Exactly as written and without the pictures, output the entries below.
[Opening RECORDED INFORMATION section]
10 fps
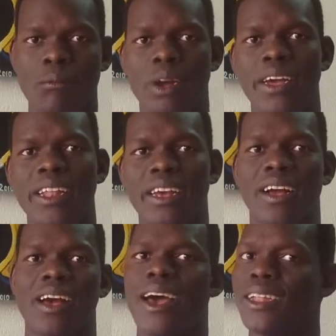
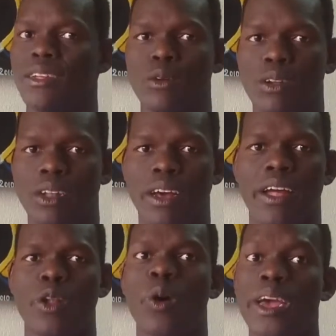beginning, I did not
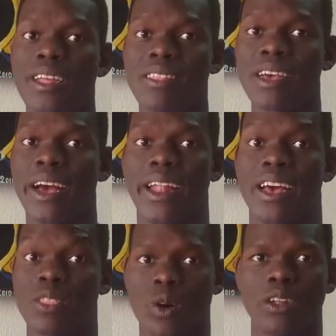uh, know anything and
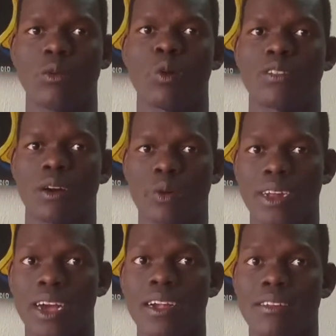I thought it was a
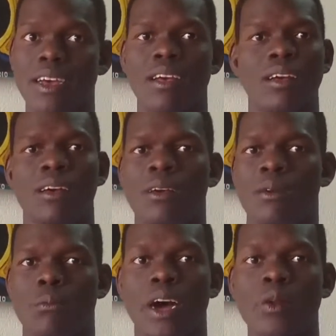great culture.
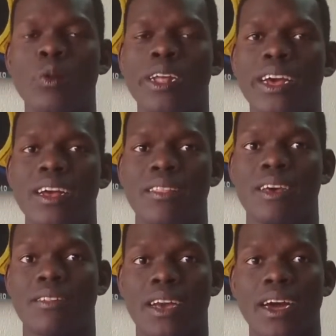But today,
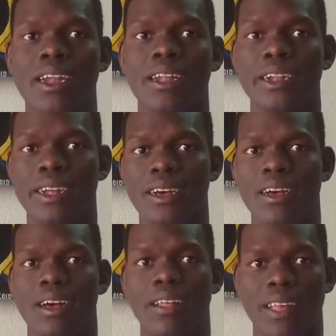the Scarlet Letter
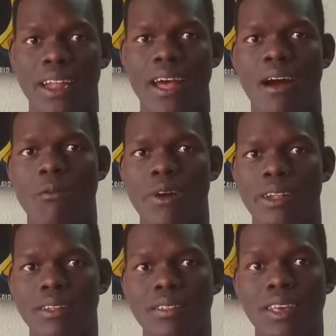that I have
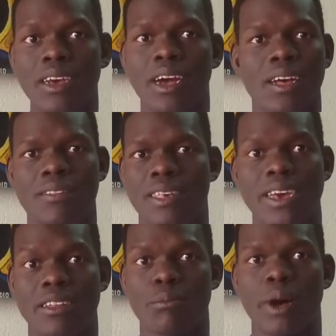read this year has
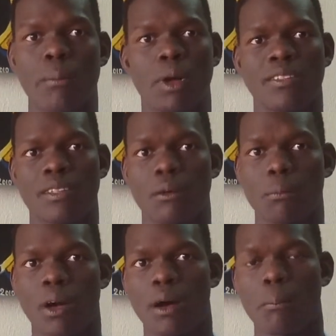changed my
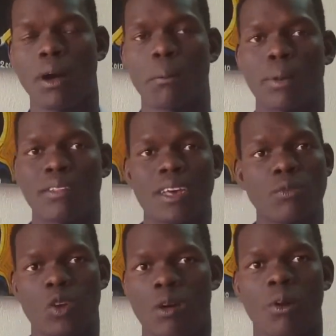uh,
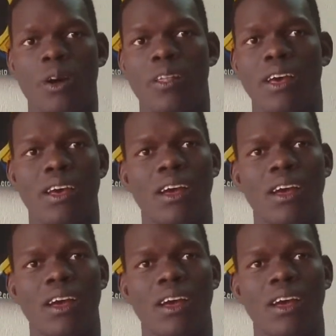perception about the,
[Closing RECORDED INFORMATION section]
• [YOUR RESPONSE]:
10 fps
beginning, I did not
uh, know anything and
I thought it was a
great culture.
But today,
the Scarlet Letter
that I have
read this year has
changed my
uh,
perception about the,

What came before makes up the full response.